**Excerpted data**.
☆ ☆ ☆ ☆
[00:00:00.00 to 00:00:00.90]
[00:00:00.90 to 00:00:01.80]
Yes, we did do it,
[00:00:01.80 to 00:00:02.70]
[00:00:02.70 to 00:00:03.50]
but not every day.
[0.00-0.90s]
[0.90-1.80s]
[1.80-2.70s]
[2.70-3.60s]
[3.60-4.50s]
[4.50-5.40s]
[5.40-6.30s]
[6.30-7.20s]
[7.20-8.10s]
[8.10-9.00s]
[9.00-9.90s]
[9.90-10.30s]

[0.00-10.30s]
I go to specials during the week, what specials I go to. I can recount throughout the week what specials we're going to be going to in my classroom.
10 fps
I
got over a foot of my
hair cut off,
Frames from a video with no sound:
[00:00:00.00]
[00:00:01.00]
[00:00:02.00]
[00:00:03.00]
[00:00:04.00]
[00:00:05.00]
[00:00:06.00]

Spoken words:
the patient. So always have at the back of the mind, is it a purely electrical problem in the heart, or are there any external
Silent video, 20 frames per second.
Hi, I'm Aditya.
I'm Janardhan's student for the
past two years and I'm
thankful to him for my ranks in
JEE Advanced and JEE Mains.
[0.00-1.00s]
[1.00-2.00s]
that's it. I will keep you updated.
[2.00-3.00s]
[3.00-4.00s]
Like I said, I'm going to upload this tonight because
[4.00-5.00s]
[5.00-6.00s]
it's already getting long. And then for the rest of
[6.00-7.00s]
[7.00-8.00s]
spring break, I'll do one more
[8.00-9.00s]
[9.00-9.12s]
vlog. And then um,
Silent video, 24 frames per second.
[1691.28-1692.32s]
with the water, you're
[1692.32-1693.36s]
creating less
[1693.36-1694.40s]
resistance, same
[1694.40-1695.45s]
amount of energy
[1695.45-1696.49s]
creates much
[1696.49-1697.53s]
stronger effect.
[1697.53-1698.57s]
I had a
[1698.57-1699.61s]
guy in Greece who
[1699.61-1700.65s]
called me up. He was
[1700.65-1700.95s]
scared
☆ ☆ ☆ ☆
**What you have to do**. The response should repeat the whole listing exactly.

**Completed exercise**.
[00:00:00.00 to 00:00:00.90]
[00:00:00.90 to 00:00:01.80]
Yes, we did do it,
[00:00:01.80 to 00:00:02.70]
[00:00:02.70 to 00:00:03.50]
but not every day.
[0.00-0.90s]
[0.90-1.80s]
[1.80-2.70s]
[2.70-3.60s]
[3.60-4.50s]
[4.50-5.40s]
[5.40-6.30s]
[6.30-7.20s]
[7.20-8.10s]
[8.10-9.00s]
[9.00-9.90s]
[9.90-10.30s]

[0.00-10.30s]
I go to specials during the week, what specials I go to. I can recount throughout the week what specials we're going to be going to in my classroom.
10 fps
I
got over a foot of my
hair cut off,
Frames from a video with no sound:
[00:00:00.00]
[00:00:01.00]
[00:00:02.00]
[00:00:03.00]
[00:00:04.00]
[00:00:05.00]
[00:00:06.00]

Spoken words:
the patient. So always have at the back of the mind, is it a purely electrical problem in the heart, or are there any external
Silent video, 20 frames per second.
Hi, I'm Aditya.
I'm Janardhan's student for the
past two years and I'm
thankful to him for my ranks in
JEE Advanced and JEE Mains.
[0.00-1.00s]
[1.00-2.00s]
that's it. I will keep you updated.
[2.00-3.00s]
[3.00-4.00s]
Like I said, I'm going to upload this tonight because
[4.00-5.00s]
[5.00-6.00s]
it's already getting long. And then for the rest of
[6.00-7.00s]
[7.00-8.00s]
spring break, I'll do one more
[8.00-9.00s]
[9.00-9.12s]
vlog. And then um,
Silent video, 24 frames per second.
[1691.28-1692.32s]
with the water, you're
[1692.32-1693.36s]
creating less
[1693.36-1694.40s]
resistance, same
[1694.40-1695.45s]
amount of energy
[1695.45-1696.49s]
creates much
[1696.49-1697.53s]
stronger effect.
[1697.53-1698.57s]
I had a
[1698.57-1699.61s]
guy in Greece who
[1699.61-1700.65s]
called me up. He was
[1700.65-1700.95s]
scared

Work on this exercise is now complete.